L'aumento del costo del lavoro risulta tra i valori massimi delle serie storica che è iniziata dal 2010, 13 anni fa. Risulta tuttavia inferiore al tasso di inflazione che, alla fine del trimestre, nel mese di marzo è pari al 7,6% e nei due mesi precedenti è stato ancora maggiore.
L'incremento delle retribuzioni non basta così a compensare la corsa dei prezzi e a difendere il potere d'acquisto dei lavoratori. Rispetto al trimestre precedente, la crescita è dell'1,8% con un aumento sia delle retribuzioni (+1,2%) sia, in misura maggiore, degli oneri sociali (+3%). Su anno la crescita è ancora più intensa (+3,9%), con un +3,4% per la componente retributiva e un +5,4% e per gli oneri sociali.
All'aumento delle retribuzioni concorrono gli importi una tantum, mentre l'aumento degli oneri sociali è legato al restringimento degli interventi di decontribuzione del 2021-2022.
Divari di genere, di cittadinanza e per livelli di istruzione
La pandemia e la ripresa successiva hanno portato a un ampliamento dei divari di genere, per cittadinanza e per livello di istruzione in Italia. Dal primo trimestre 2019 al primo trimestre del 2023, la crescita per gli uomini è stata superiore a quella delle donne e il gap di genere nel tasso di occupazione è salito da 17,1 punti a 17,5. È aumentata, inoltre, la penalizzazione di chi ha bassi titoli di studio: nel primo trimestre 2023 il tasso di occupazione dei laureati è di 15,6 punti superiore a quello dei diplomati (il gap si fermava a +14,3 punti nel p 2019) e di 38,8 punti a chi possiede fino alla licenza media (era +36,1). Tra gli italiani la crescita (+2,7 punti) è stata più intensa di quella tra gli stranieri (+0,2 punti) che sono tornati sui livelli del 2019 dopo avere fortemente risentito del periodo di congiuntura negativa.
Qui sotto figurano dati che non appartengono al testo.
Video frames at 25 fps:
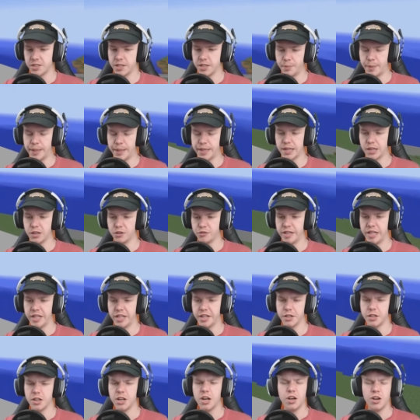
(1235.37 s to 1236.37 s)
It'll make it look really
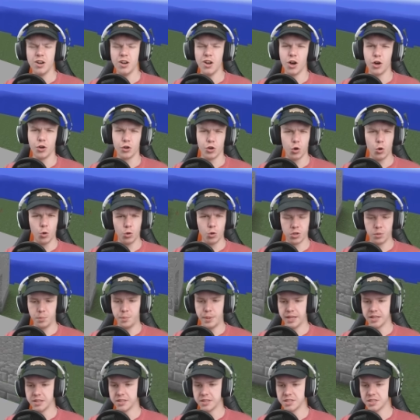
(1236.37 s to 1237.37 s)
good. Not on all the
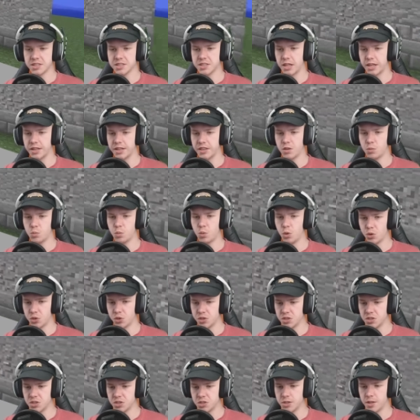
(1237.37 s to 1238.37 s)
buildings, like the
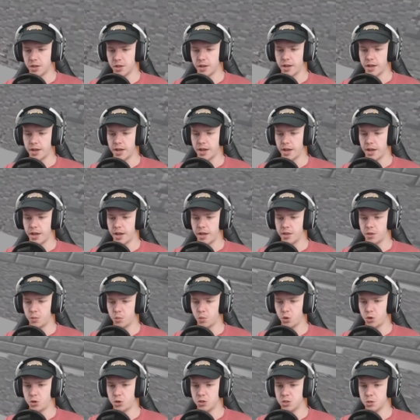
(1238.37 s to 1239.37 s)
warden's uh, the
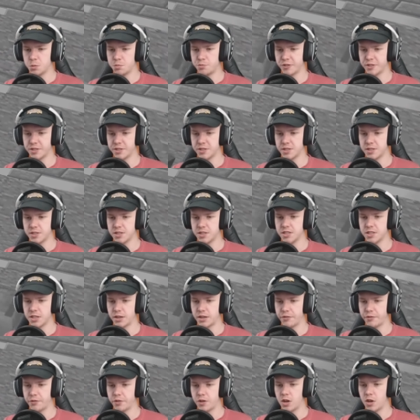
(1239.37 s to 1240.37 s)
warden's prison and
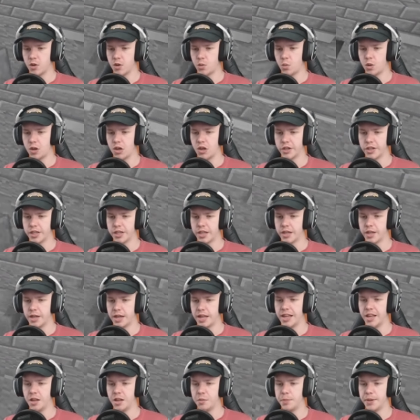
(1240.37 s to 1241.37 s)
stuff will look a, a
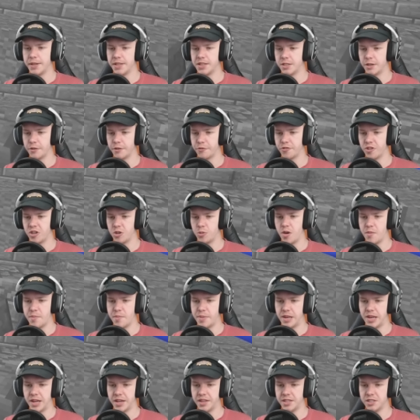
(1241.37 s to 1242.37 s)
little bit different. It won't
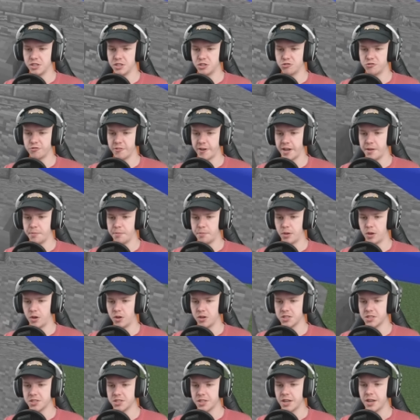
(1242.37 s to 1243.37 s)
be like these grey
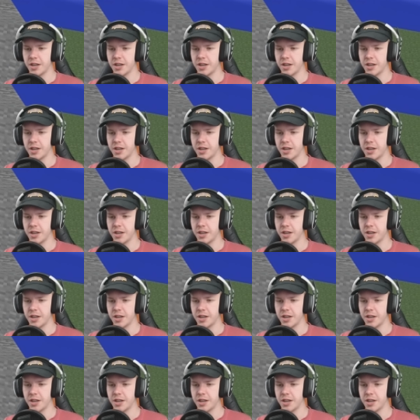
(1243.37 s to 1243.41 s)
blocks.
I divari che si sono ridotti sono i divari generazionali e quelli territoriali. "La crescita del tasso di occupazione tra i giovani (+3,4 punti) è stata infatti - si legge nel testo - più intensa di quella tra i 35-49enni (+2,8 punti) e di quella tra i 50-64enni (+2,1 punti). Nel Nord, dove gli effetti negativi della pandemia sul mercato del lavoro sono stati più marcati, la ridotta crescita ha comportato una riduzione del gap territoriale, che rimane comunque particolarmente elevato: da 24,3 punti del primo trimestre 2019 a 21,7 punti del primo 2023".